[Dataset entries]

---*---

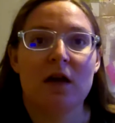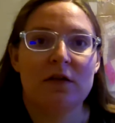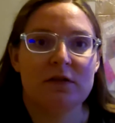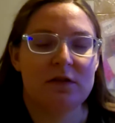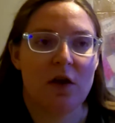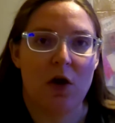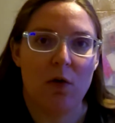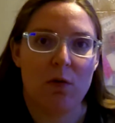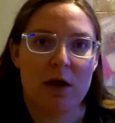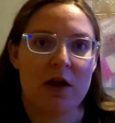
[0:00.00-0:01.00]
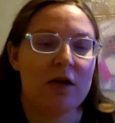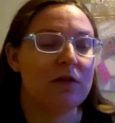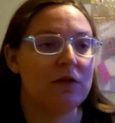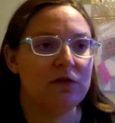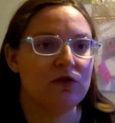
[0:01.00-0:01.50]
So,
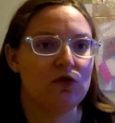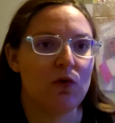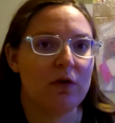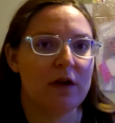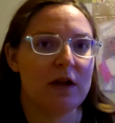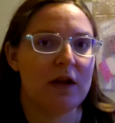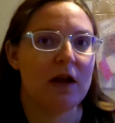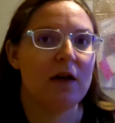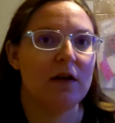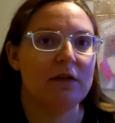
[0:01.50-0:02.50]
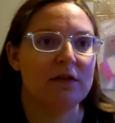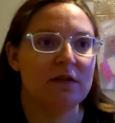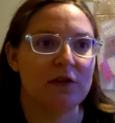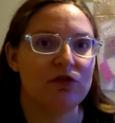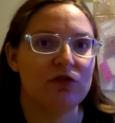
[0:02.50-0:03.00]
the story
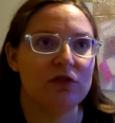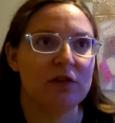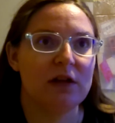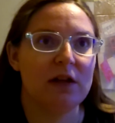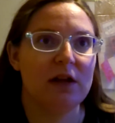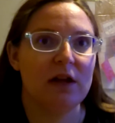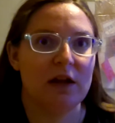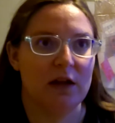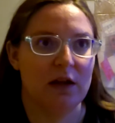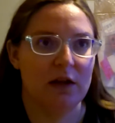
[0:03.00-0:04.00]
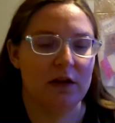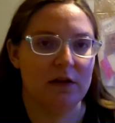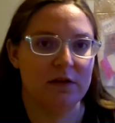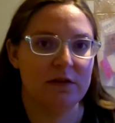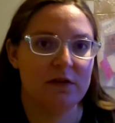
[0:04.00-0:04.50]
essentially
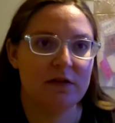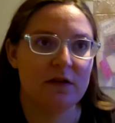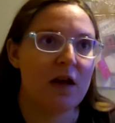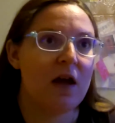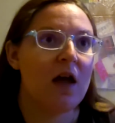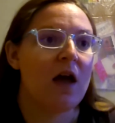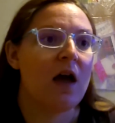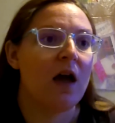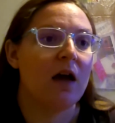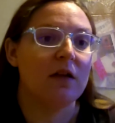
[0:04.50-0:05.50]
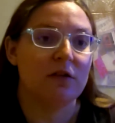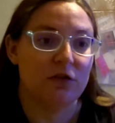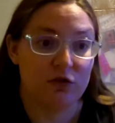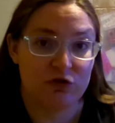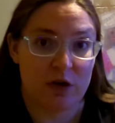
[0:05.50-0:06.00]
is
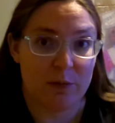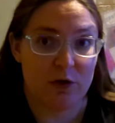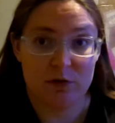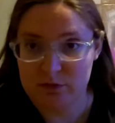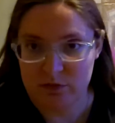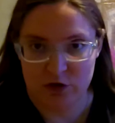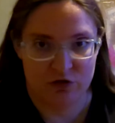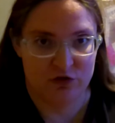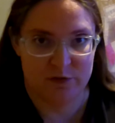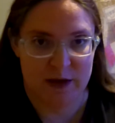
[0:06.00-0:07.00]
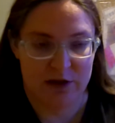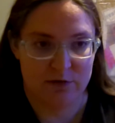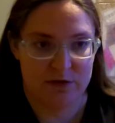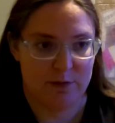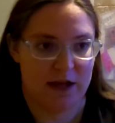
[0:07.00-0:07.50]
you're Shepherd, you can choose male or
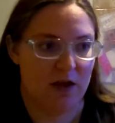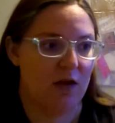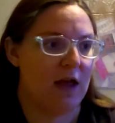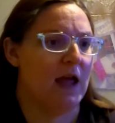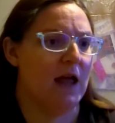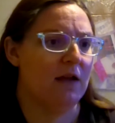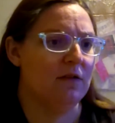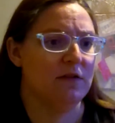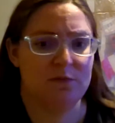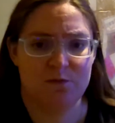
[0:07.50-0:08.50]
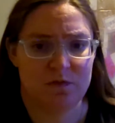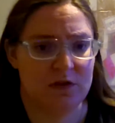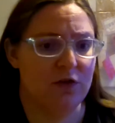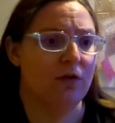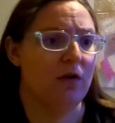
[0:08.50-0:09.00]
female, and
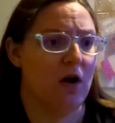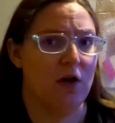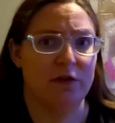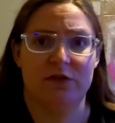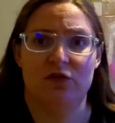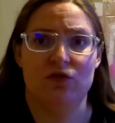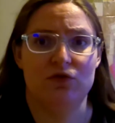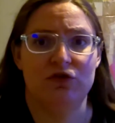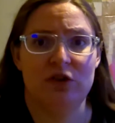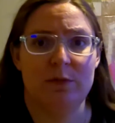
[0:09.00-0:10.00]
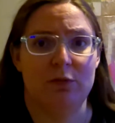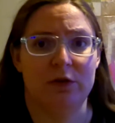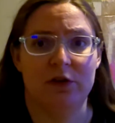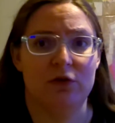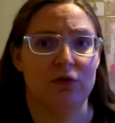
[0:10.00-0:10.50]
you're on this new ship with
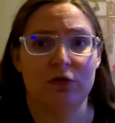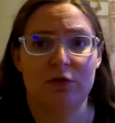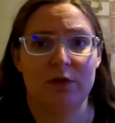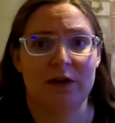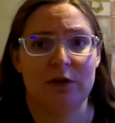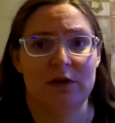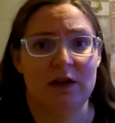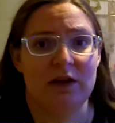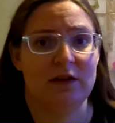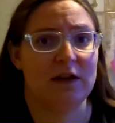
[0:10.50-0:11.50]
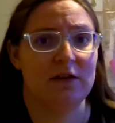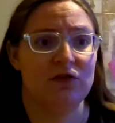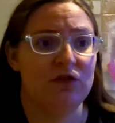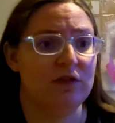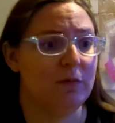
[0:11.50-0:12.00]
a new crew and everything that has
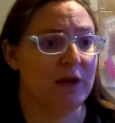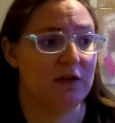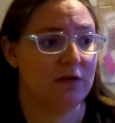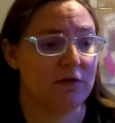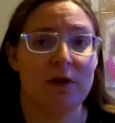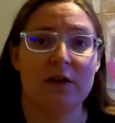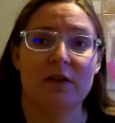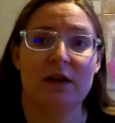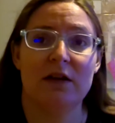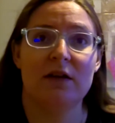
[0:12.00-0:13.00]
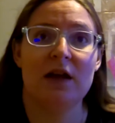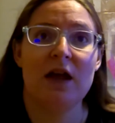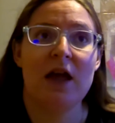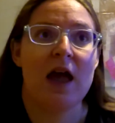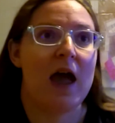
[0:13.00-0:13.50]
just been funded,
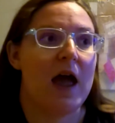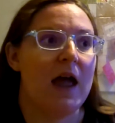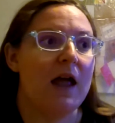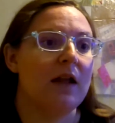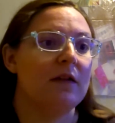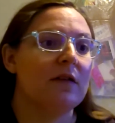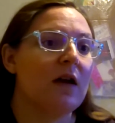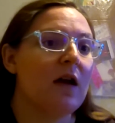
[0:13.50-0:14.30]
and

---*---

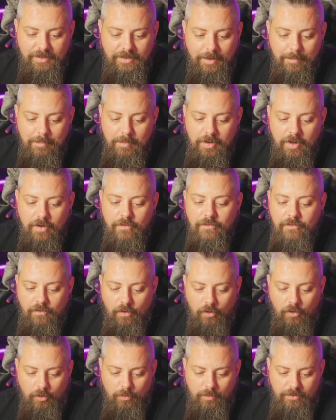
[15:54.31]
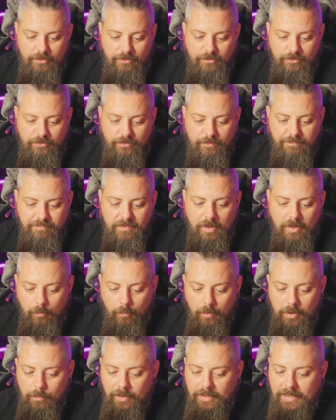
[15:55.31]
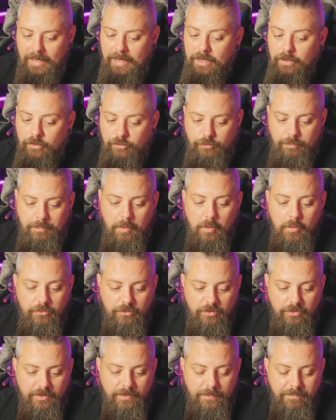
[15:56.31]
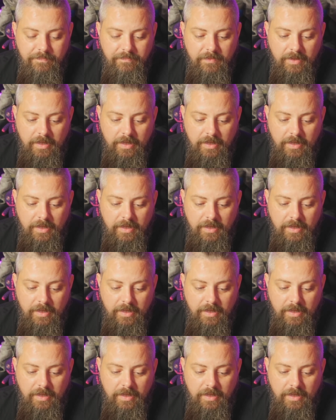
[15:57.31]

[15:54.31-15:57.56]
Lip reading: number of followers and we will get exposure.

---*---

## [Exercise directions]
Look above for the line with "[0:03.00-0:04.00]" and the line with "[0:09.00-0:10.00]", then copy exactly the lines from the first through the second, both kept, with no pictures.

## [Task output]
[0:03.00-0:04.00]
[0:04.00-0:04.50]
essentially
[0:04.50-0:05.50]
[0:05.50-0:06.00]
is
[0:06.00-0:07.00]
[0:07.00-0:07.50]
you're Shepherd, you can choose male or
[0:07.50-0:08.50]
[0:08.50-0:09.00]
female, and
[0:09.00-0:10.00]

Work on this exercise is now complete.